Abstract
Background: Bispecific antibodies (bsAb) have revolutionized the care of patients with multiple myeloma (MM); however, they are also associated with an increased risk of infections, including infection-related mortality. There is an unmet need to identify clinical factors that evaluate the risk of infection among patients undergoing bsAb therapy, thereby allowing for earlier detection of patients at the highest and lowest infection risk, guiding tailored treatment decisions. We aim to develop a machine learning risk model to predict the likelihood of infection in patients receiving standard bsAb therapy.
Methods: We used amulti-institutional cohort study of patients treated with at least one full dose of standard care teclistamab or talquetamab. Patient-level data, including disease and treatment characteristics and laboratory data, were retrospectively collected. Infections were identified and confirmed clinically, microbiologically, or by imaging and graded per CTCAE version 5. While infection prophylaxis was at per institutional practices, all patients received IVIG supplementation alongside bsAb. We developed a machine learning model using Python, applying AutoGluon-Tabular and PyTorch to develop a neural network, considering infection and severe infection (CTCAE Grade 3 and above) as binary classification problems, with a loss function optimizing for balanced accuracy. To avoid overfitting and address imbalanced data, we used k-fold bagging and automatic sample weighting and evaluated performance using out-of-fold predictions. Feature importance was assessed using SHAP (SHapley Additive exPlanations).
Results: We included a total of 336 patients, 55% were male (n=185) and 45% were female (n=151).

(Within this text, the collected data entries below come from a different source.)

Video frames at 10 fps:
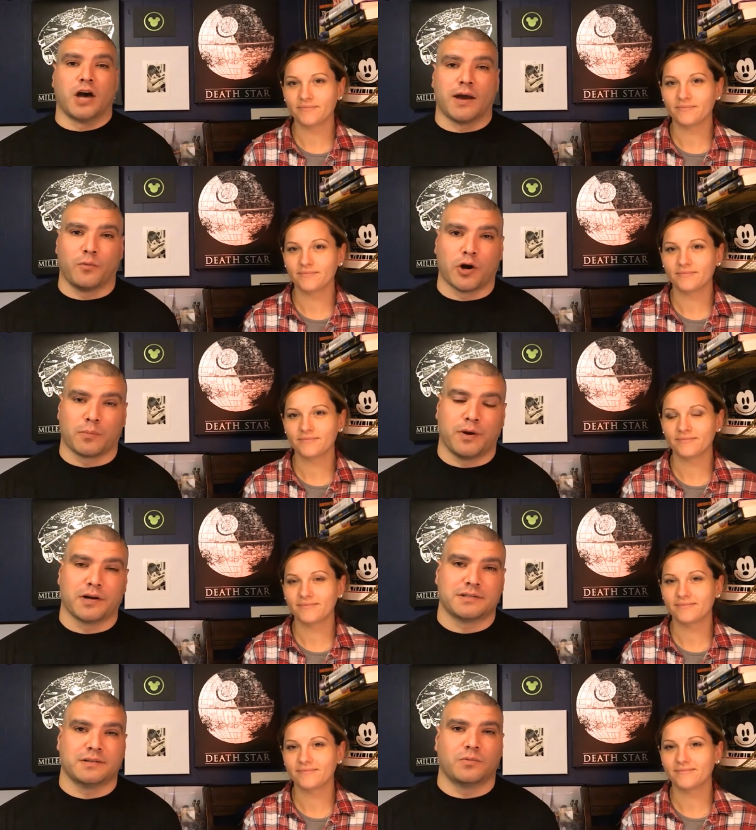Speaker 1: not water
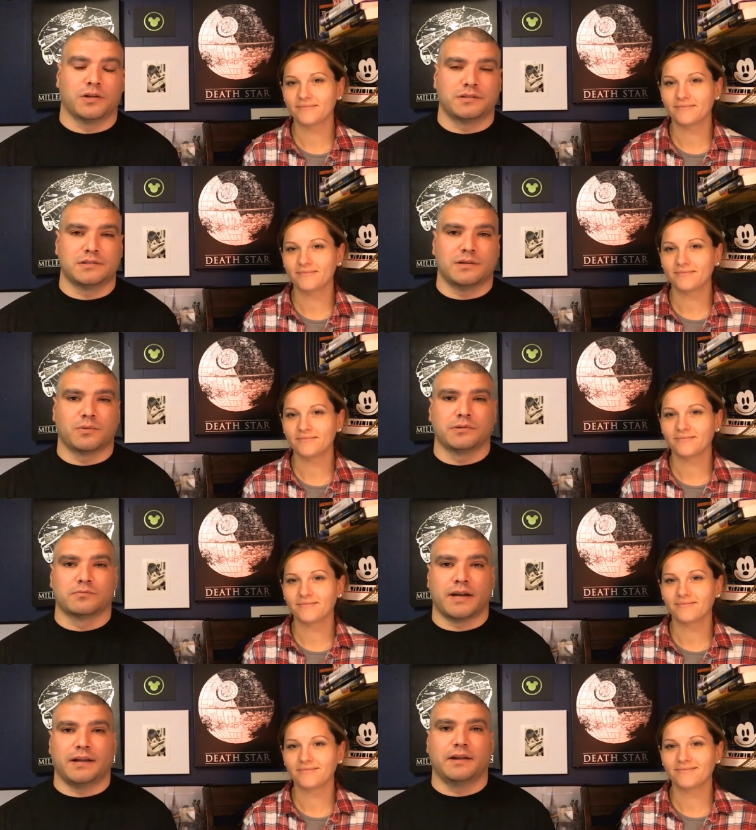parks, in Walt Disney World
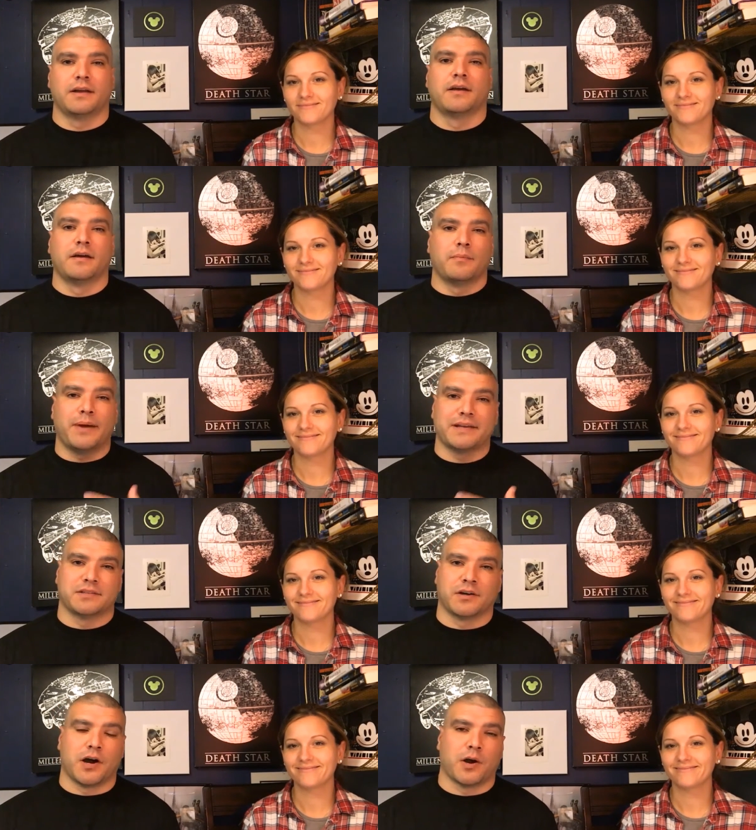rated
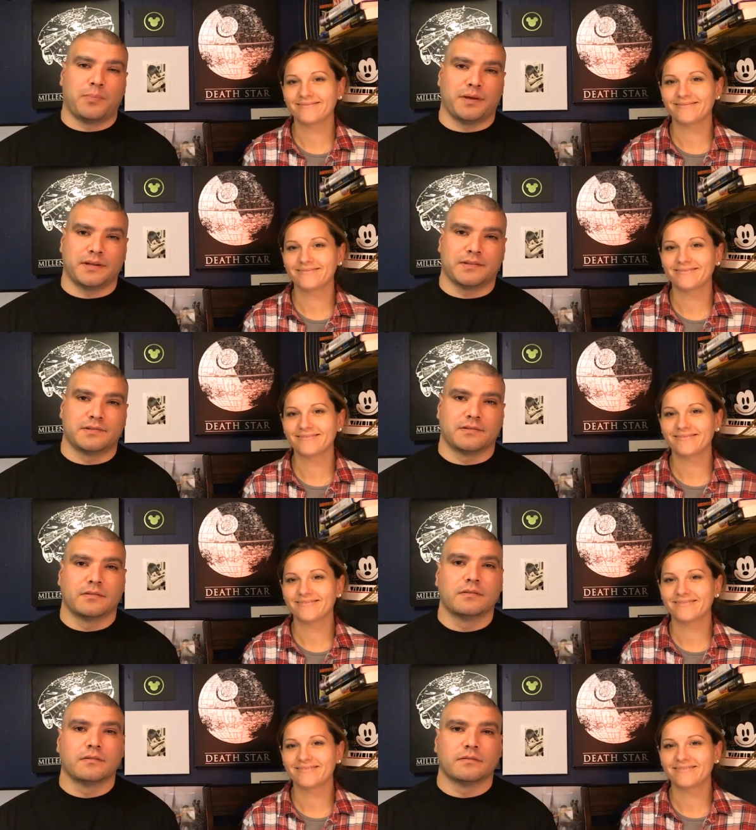based on our opinions.
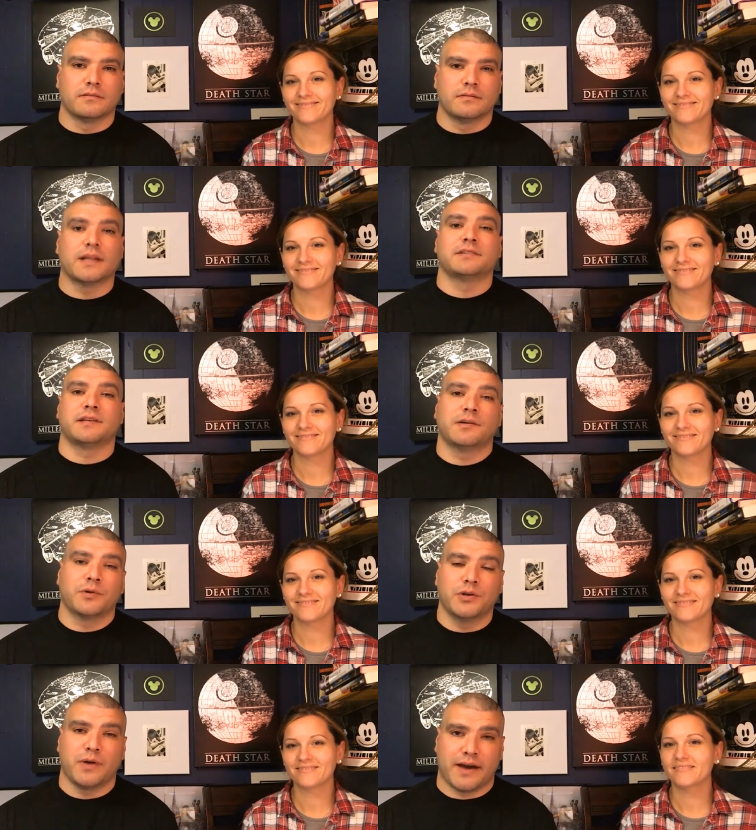Let us hear
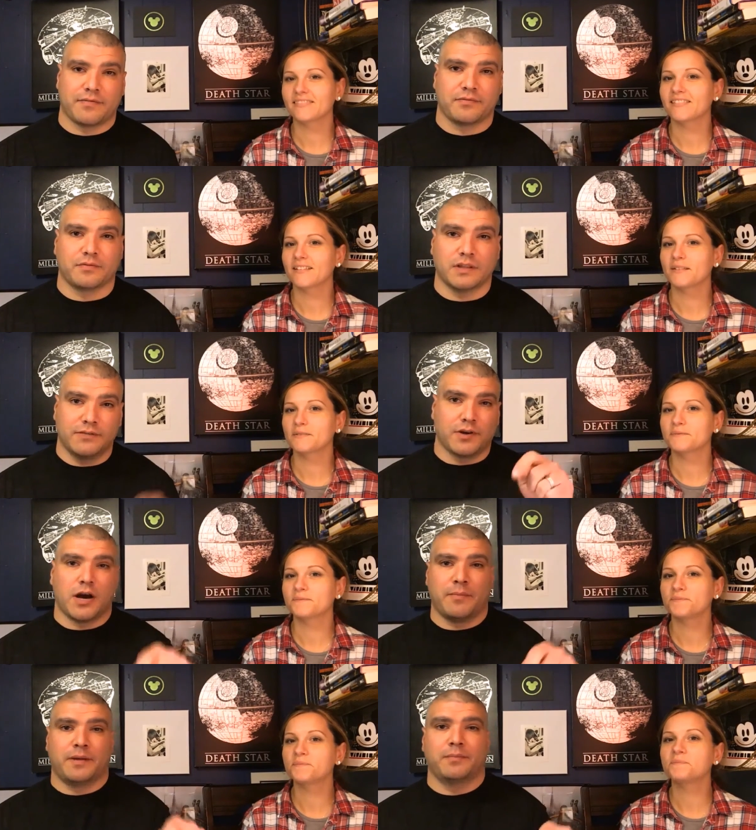what you have. Leave a
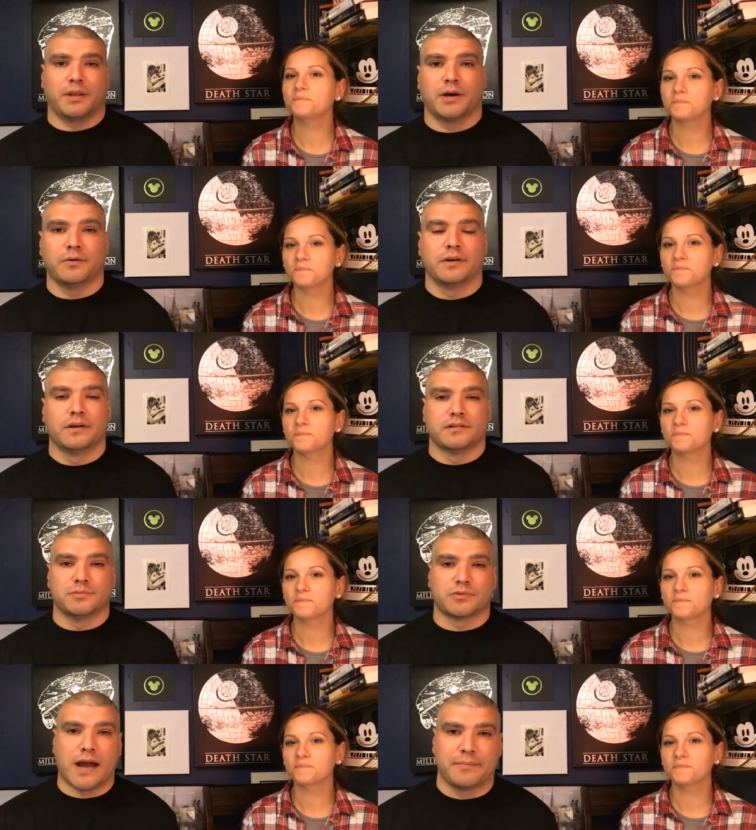comment below,
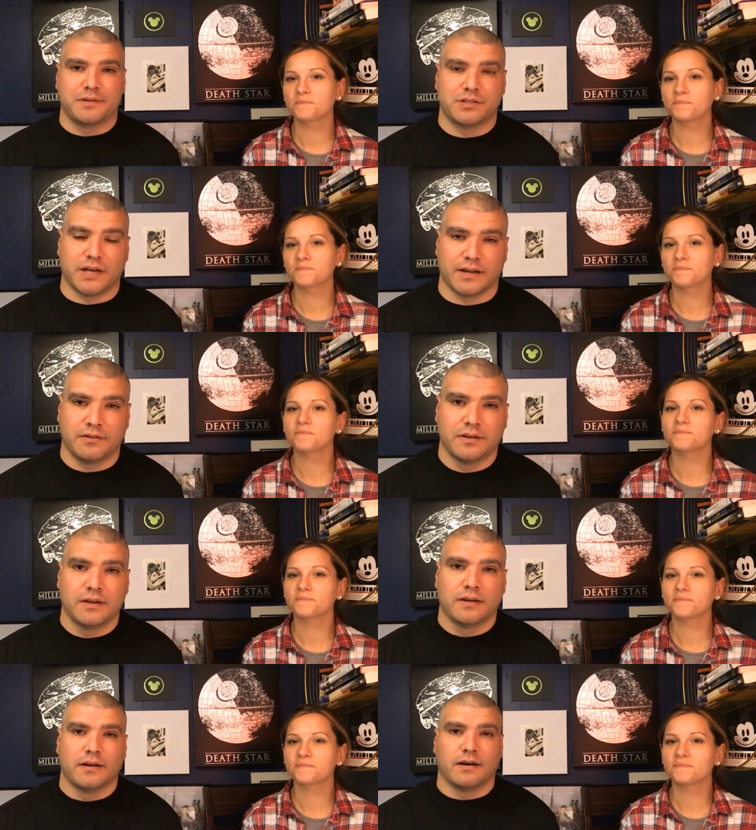subscribe to the channel,
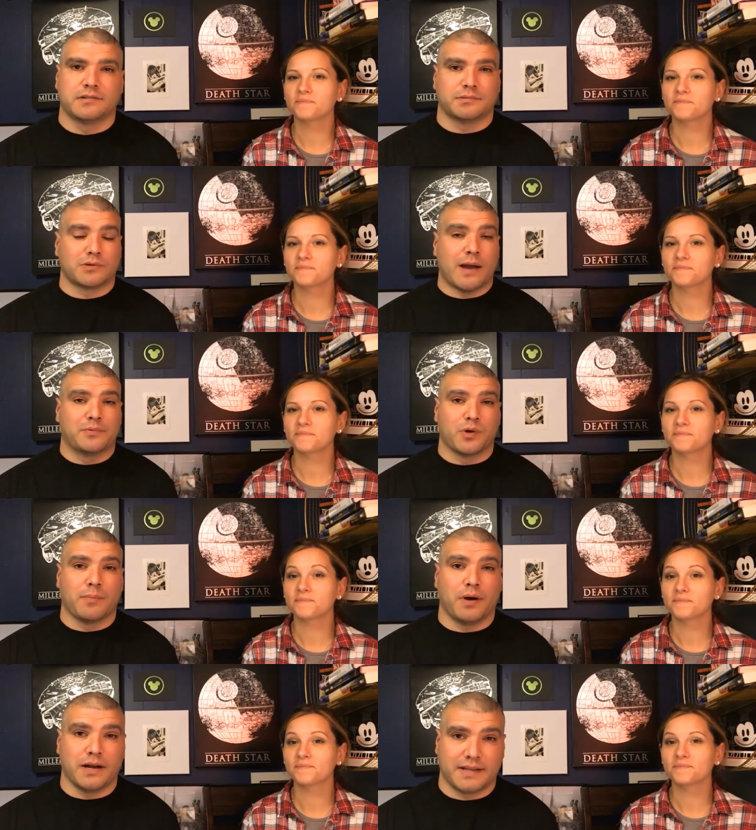uh, subscribe to
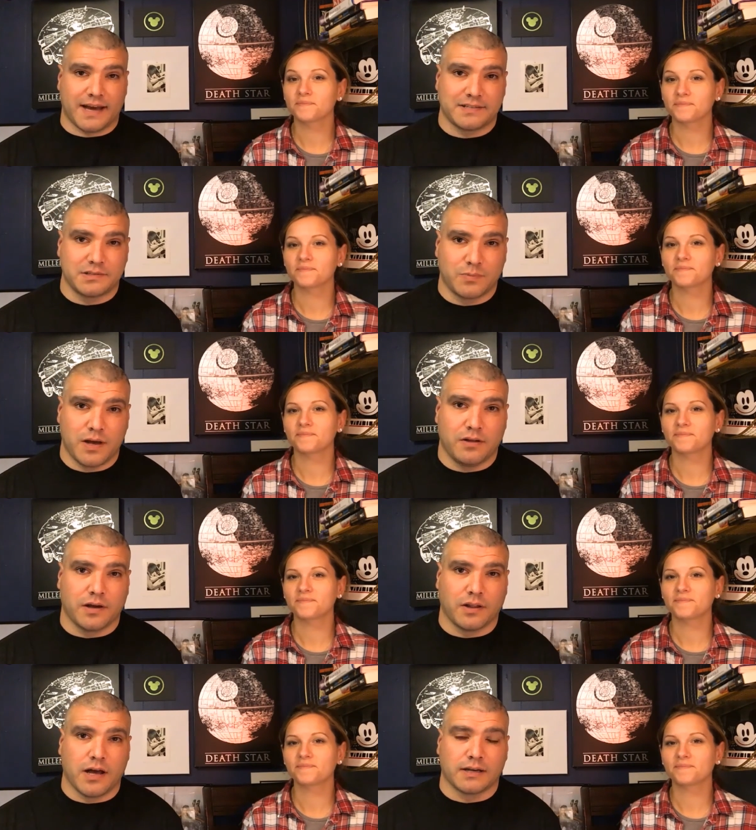our podcast as well,
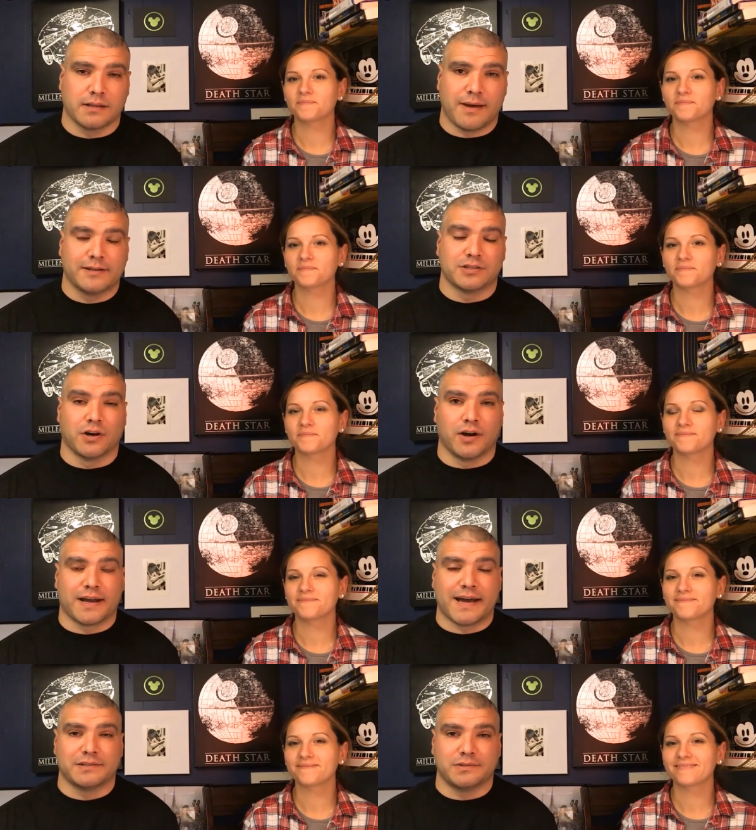Unlocking the Magic on
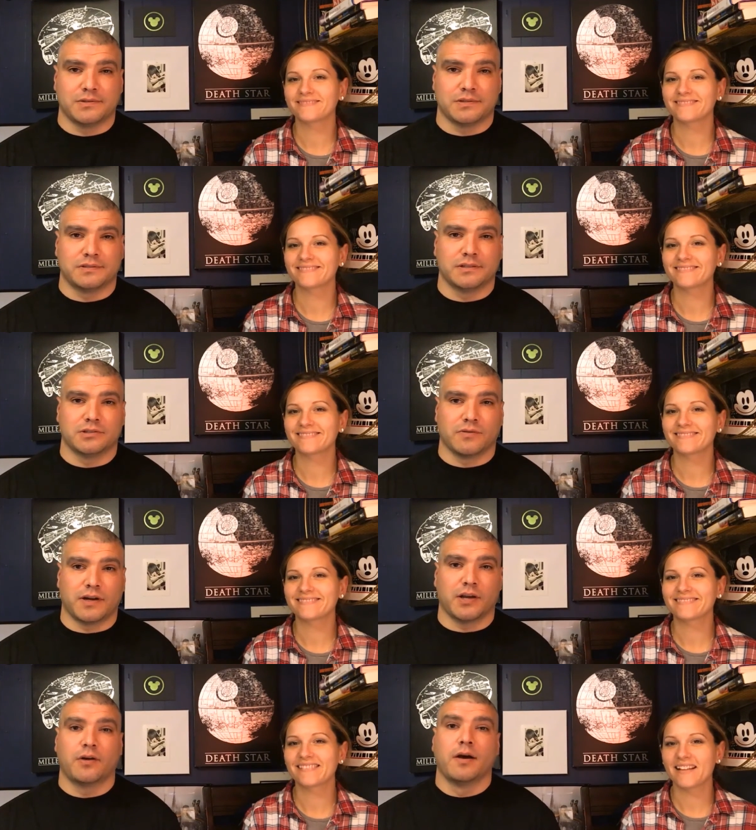iTunes and Stitcher
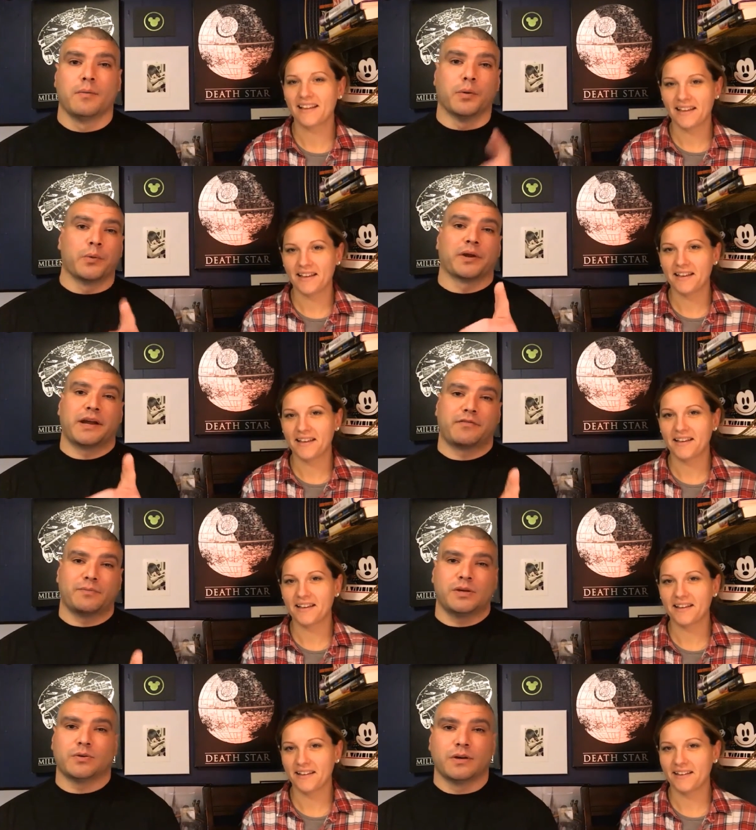Radio. But we want to hear
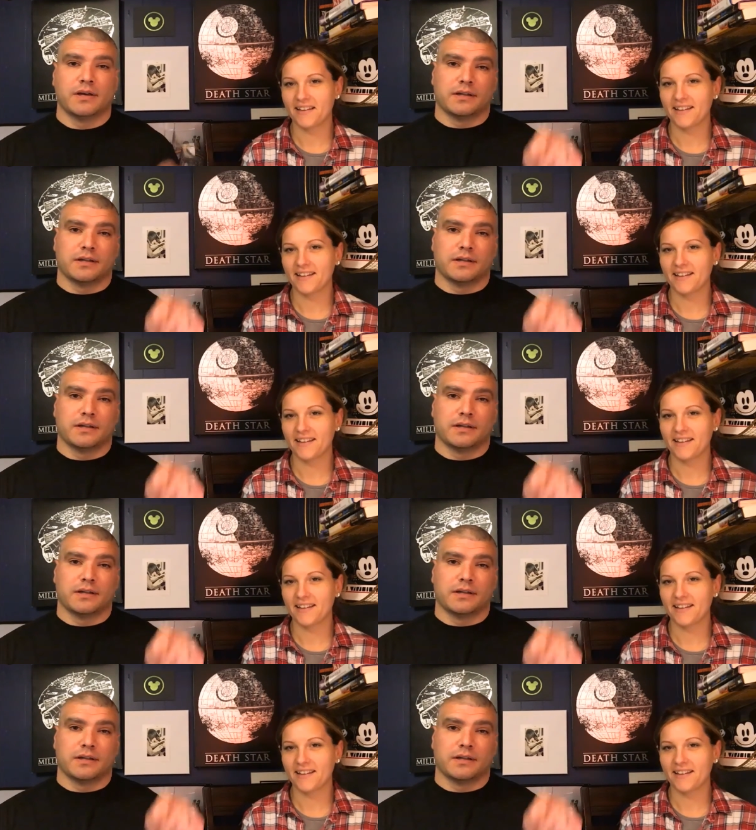from you.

Approximately 72% of patients were Caucasian (n=243), 20% African American (n=67), and 8% (n=26) other. 260 patients (78%) had high-risk disease at diagnosis, and a total of 312 (93%) had triple-class refractory disease. A majority (82%, n=274) underwent prior autologous stem cell transplantation (ASCT) and 14% (n=47) underwent >1 transplant. Patients were followed for a median of 7 months, and teclistamab was used more often in our population (n=195 [58%] teclistamab, n=141 [42%] talquetamab). During the study period, 99 patients (30.6%) died. During the study period, patients with detailed dosing data available (n=301, 90%) received a median of 8 doses of bsAb (range 1-49). When considering infections occurring within the first year of starting bsAb therapy, a total of 139 patients (41%) developed any infection, with 84 (25%) experiencing a grade 3 or higher infection. A majority of those infections occurred within the first 90 days, with 103 (31%) developing any infection, and 58 (17%) developing a grade 3 or higher infection within 90 days. As previously noted in the literature, patients treated with teclistamab were more likely to develop infection as compared to talquetamab (n=98/195 [50.3%] vs. n=41/141 [29.1%], p=0.0002 by Chi-squared). Our neural network modeling successfully identified patients at risk of infection within 90 days of bsAb therapy, achieving an AUC of 0.69. The patients at highest risk of infection within 90 days were those who received teclistamab and received prior BCMA-targeted therapy, and those who experienced CRS (with increasing risk by grade). A risk reduction was noted for those who had undergone prior ASCT. Our modeling was also able to discriminate patients at risk of grade 3 or higher infection within 90 days of bsAb therapy with an ROC/AUC of 0.71, with significant contribution to risk by the above parameters, and the most significant risk contribution from the presence of extramedullary disease. Baseline laboratory data only modestly contributed to the risk of all grade and grade 3 and higher infections. When expanding to an ensemble model, we were able to markedly improve our accuracy, with an AUC of 0.91 for detecting grade 3 or higher infections within 90 days, at the risk of overfitting given our modest cohort size.
Conclusions: To our knowledge, this is the first machine learning model capable of predicting the risk of any infection, including grade 3 or higher infections, within 90 days of initiating standard-of-care bsAb therapy for MM. Use of teclistamab therapy, prior BCMA-directed therapy, and CRS were associated with the highest risk of infection. Future research will focus on validating these findings in larger cohorts of patients treated with bsAb.